> [ACTION ITEM]:
The data below should be retyped exactly, with the pictures left out.

> [INFORMATION GIVEN]:

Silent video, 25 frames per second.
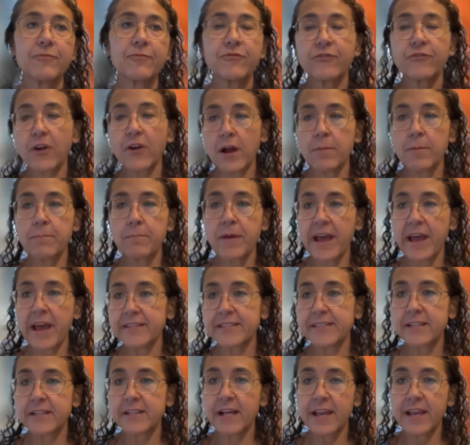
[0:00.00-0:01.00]
from
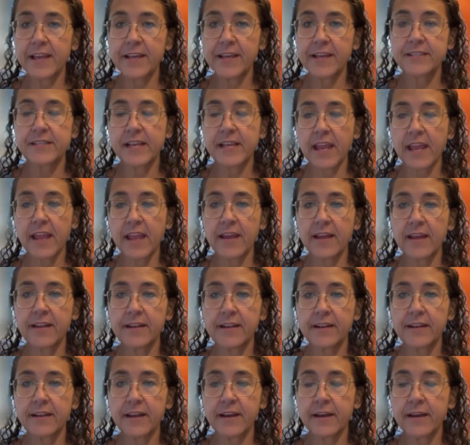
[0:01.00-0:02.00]
past clients
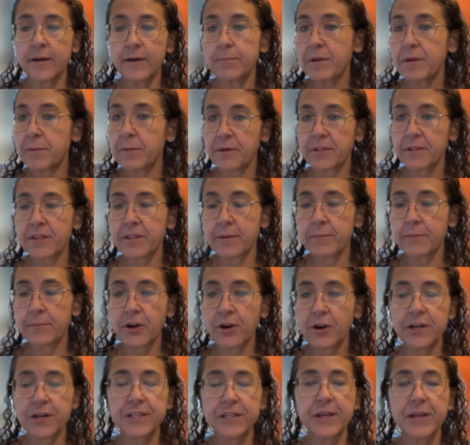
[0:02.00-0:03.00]
and people that I'm
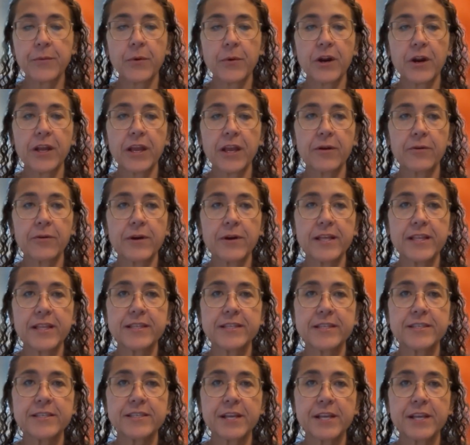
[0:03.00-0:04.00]
currently working with.
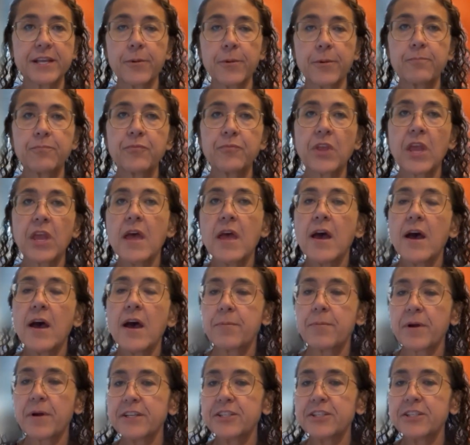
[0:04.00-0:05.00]
So I
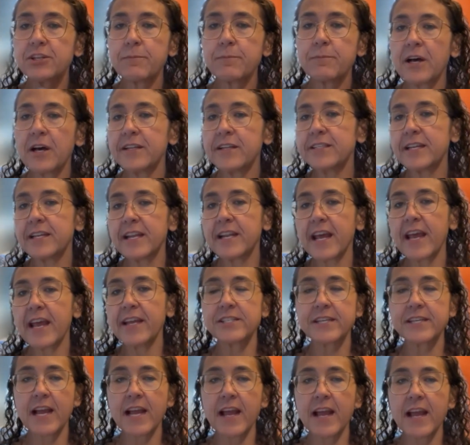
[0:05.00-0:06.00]
brought Jim on
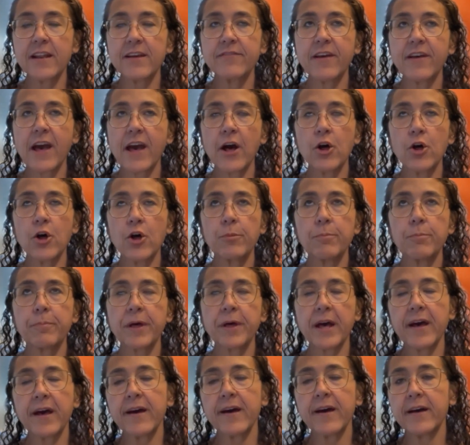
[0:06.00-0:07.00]
today to kind of help
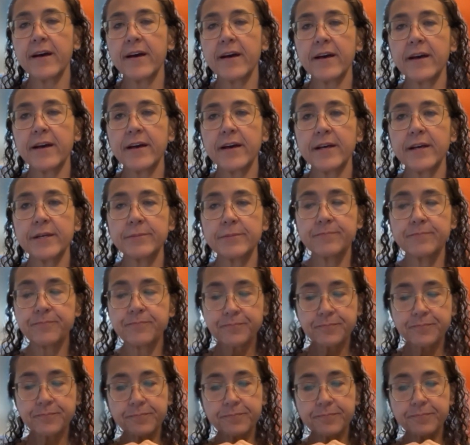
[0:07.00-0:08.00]
kind
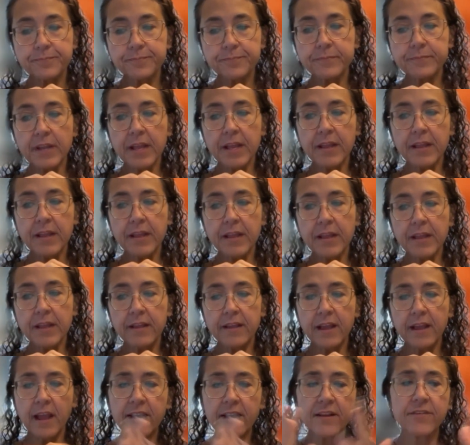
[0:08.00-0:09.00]

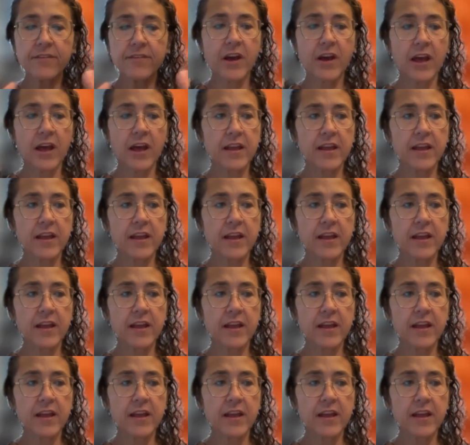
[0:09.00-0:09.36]
of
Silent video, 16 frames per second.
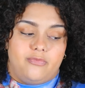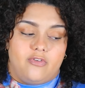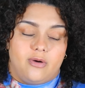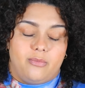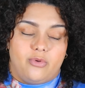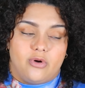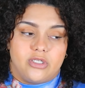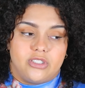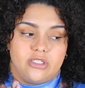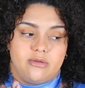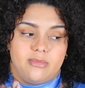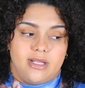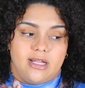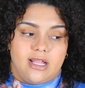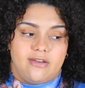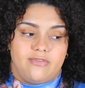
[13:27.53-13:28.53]
for a portion of
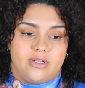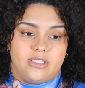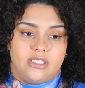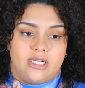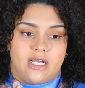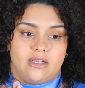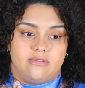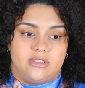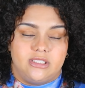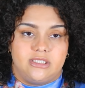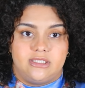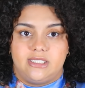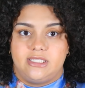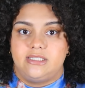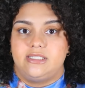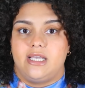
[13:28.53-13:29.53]
my life i did have to
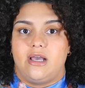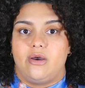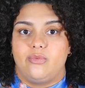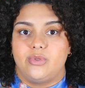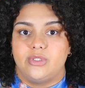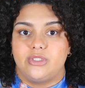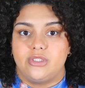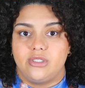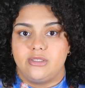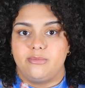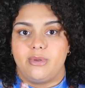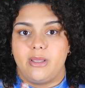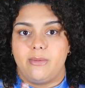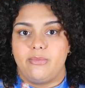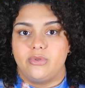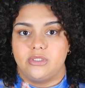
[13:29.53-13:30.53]
sit down with certain
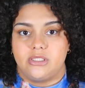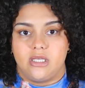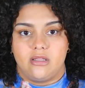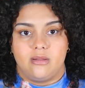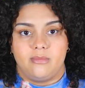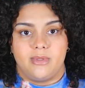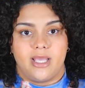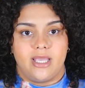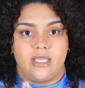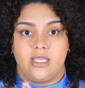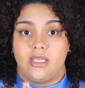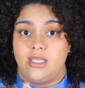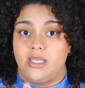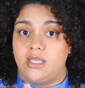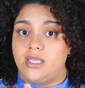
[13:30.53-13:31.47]
people and tell them like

> [PROBLEM SOLUTION]:
Silent video, 25 frames per second.
[0:00.00-0:01.00]
from
[0:01.00-0:02.00]
past clients
[0:02.00-0:03.00]
and people that I'm
[0:03.00-0:04.00]
currently working with.
[0:04.00-0:05.00]
So I
[0:05.00-0:06.00]
brought Jim on
[0:06.00-0:07.00]
today to kind of help
[0:07.00-0:08.00]
kind
[0:08.00-0:09.00]

[0:09.00-0:09.36]
of
Silent video, 16 frames per second.
[13:27.53-13:28.53]
for a portion of
[13:28.53-13:29.53]
my life i did have to
[13:29.53-13:30.53]
sit down with certain
[13:30.53-13:31.47]
people and tell them like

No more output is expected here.